21

Please Consider: English is my second language.


On the Security Now! podcast episode 518 (HORNET: A Fix for TOR?), at the 27:51 mark Steve Gibson quotes an example of vulnerable code in C/C++:

"[...] one of them [problems with vulnerable code] is creating a new array of a certain size [...]. And the fix is 'of a certain size + 1'. So, [...] it [the vulnerable code] was just one byte too short. Probably a NULL terminator, so that when you fill the array with size objects, you would have one extra byte of NULL that would guarantee NULL termination, and that would prevent that string from being overrun. But that's not what the coder did: they'd forgotten the '+ 1' [...]"
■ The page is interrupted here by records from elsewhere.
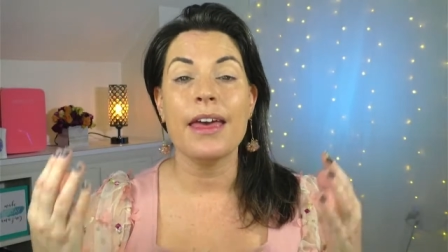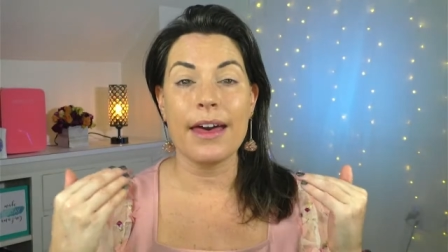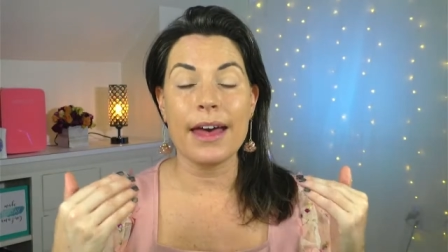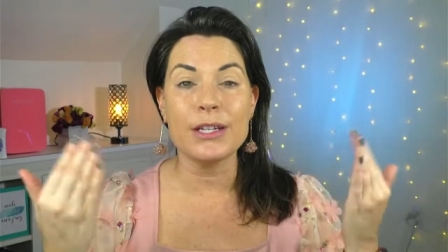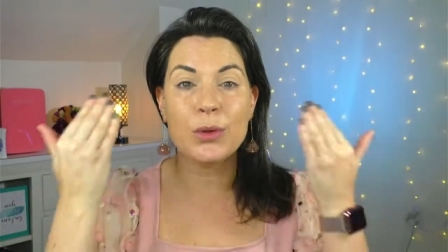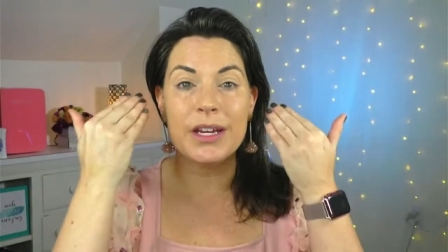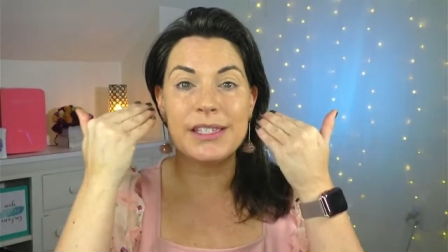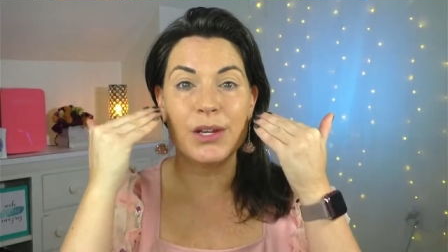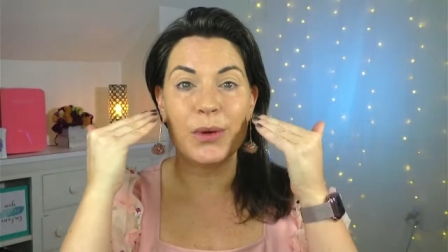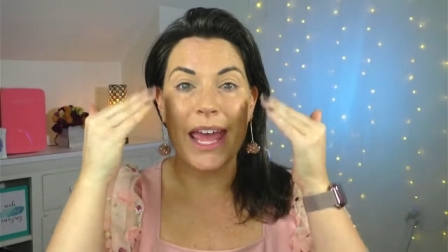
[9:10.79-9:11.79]
Contouring
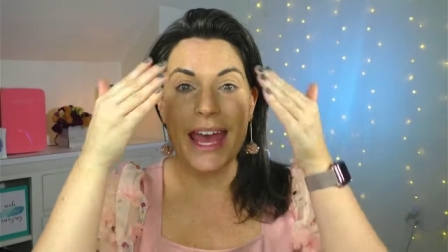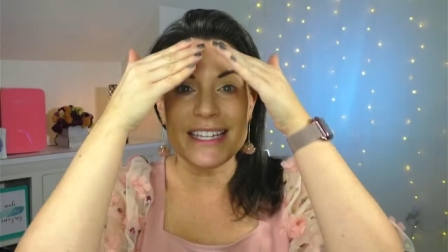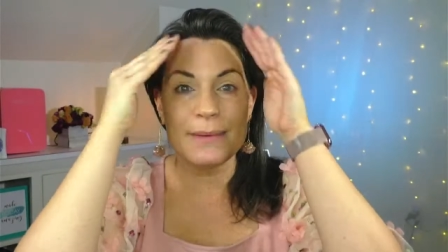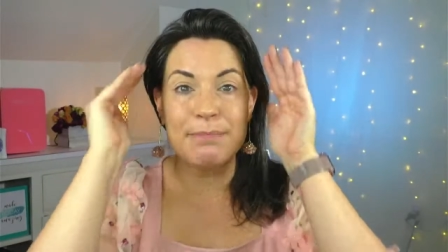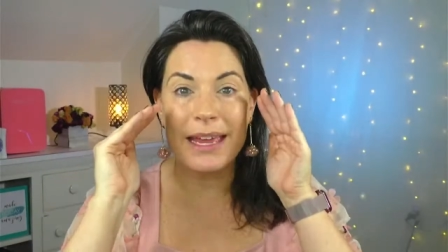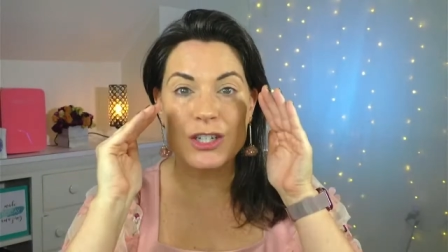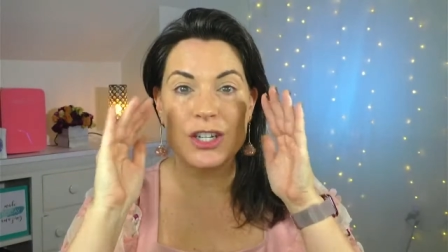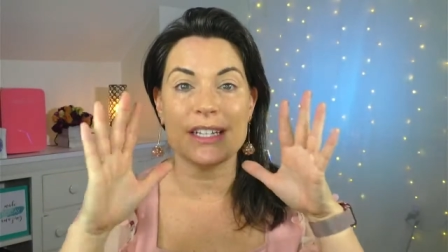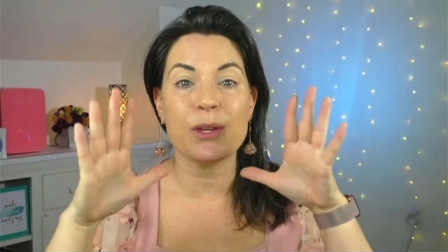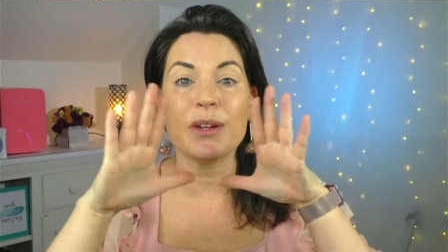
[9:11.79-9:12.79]
is going to add
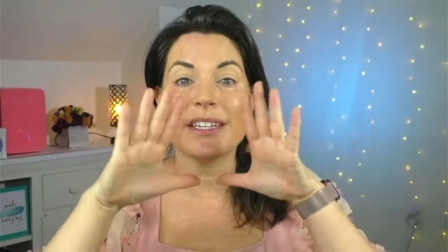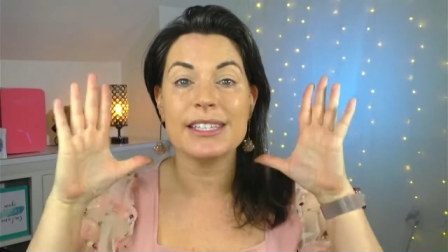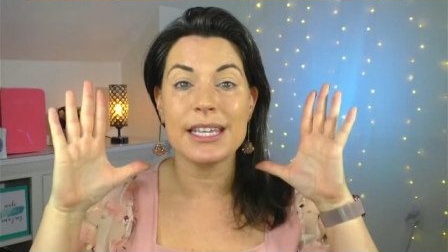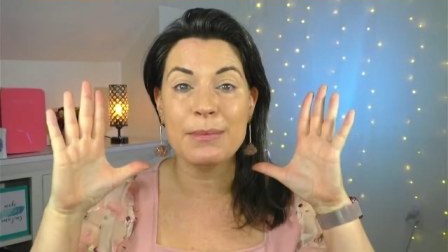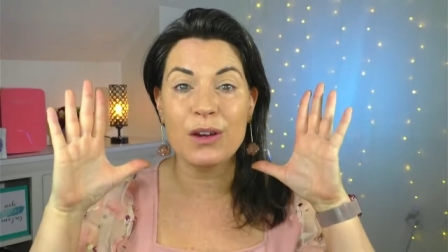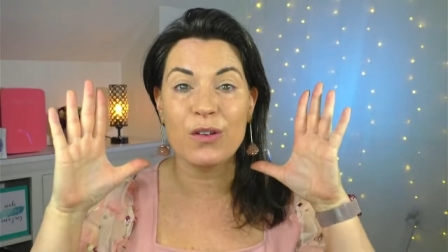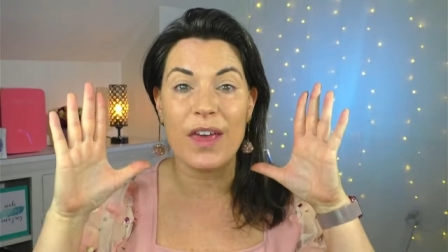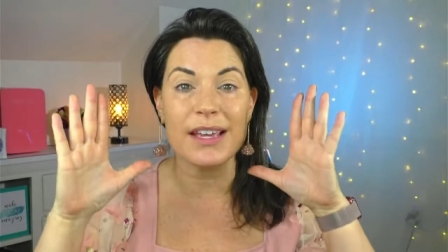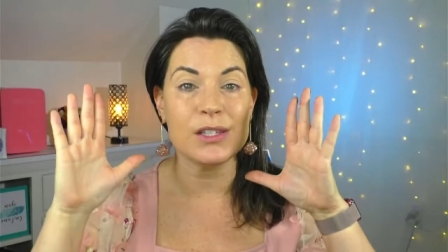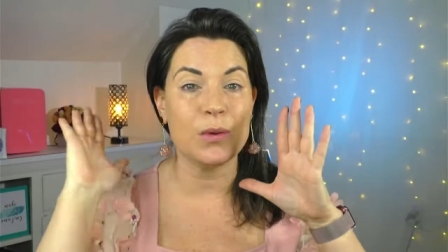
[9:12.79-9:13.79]
dimension. It's going to slim your
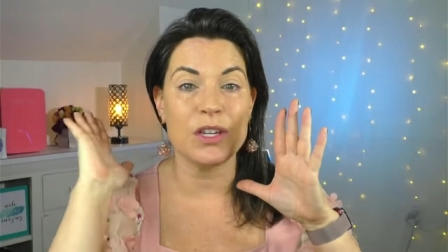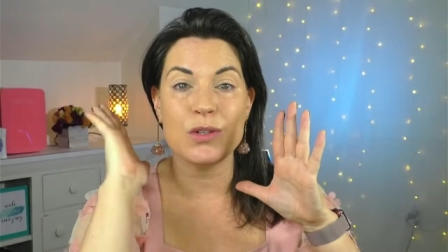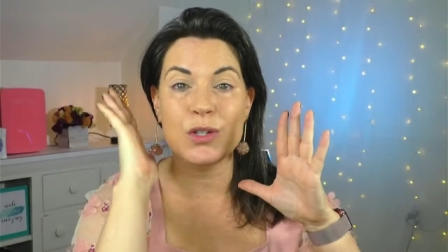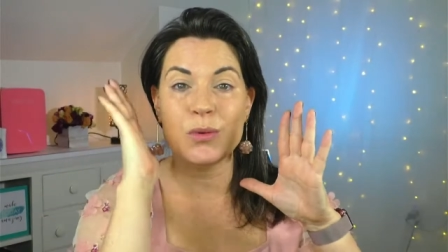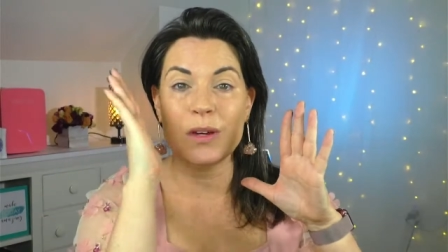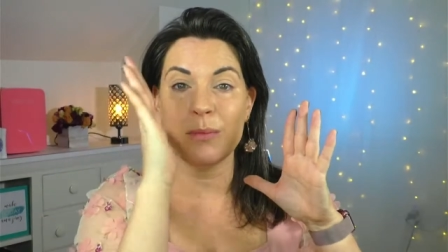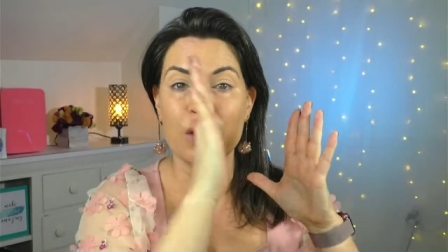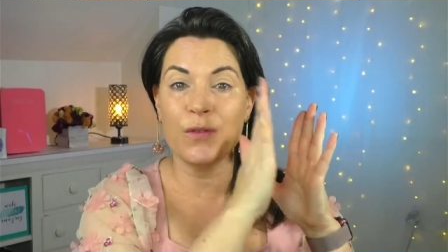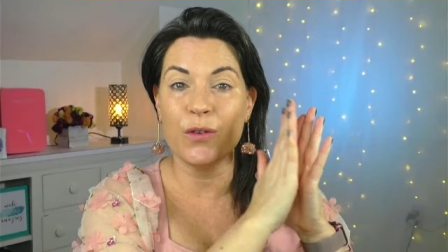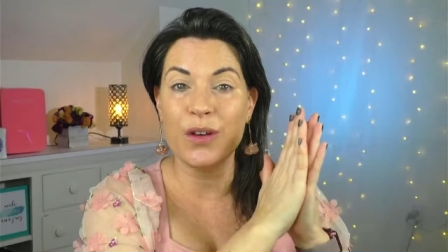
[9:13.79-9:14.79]
face. When you do it
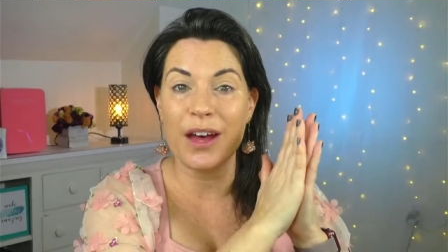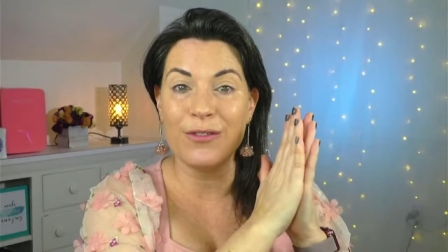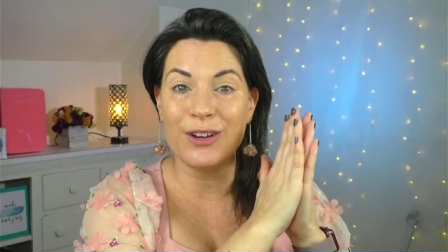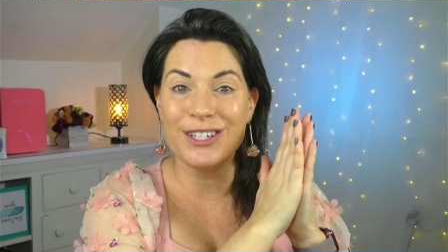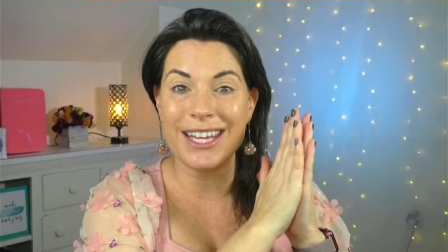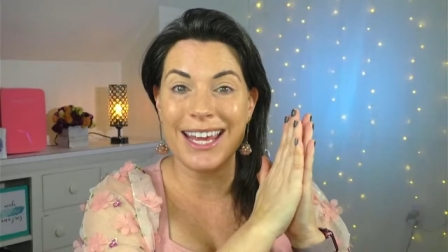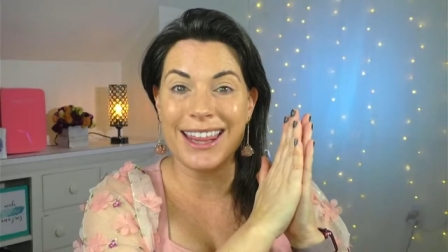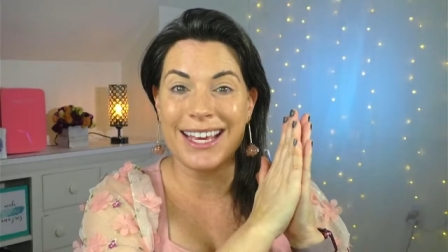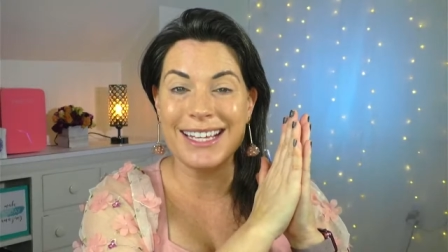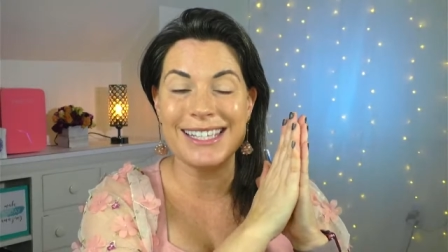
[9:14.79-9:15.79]
more full coverage like
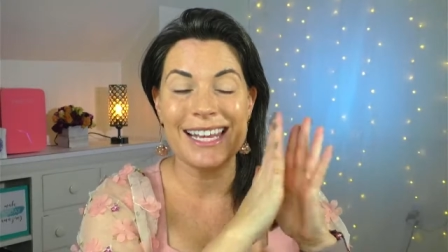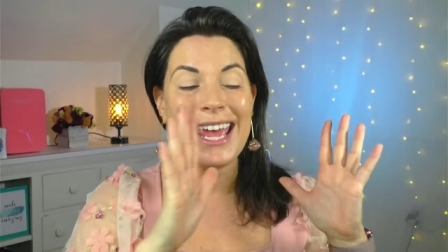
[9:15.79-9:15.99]
this,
I understand what he means: when you create an array, you need to allow one extra byte for the NULL termination byte. What I would like to achieve with this post is to get a pointer for further research into the impact of having an array whose last byte is not the byte terminator; I don't understand the full implications of such negligence, and how this could lead to an exploit. When he says that having the NULL termination

"would prevent that string from being overrun",

my question is "how is it overrun in cases where the NULL termination character is neglected?".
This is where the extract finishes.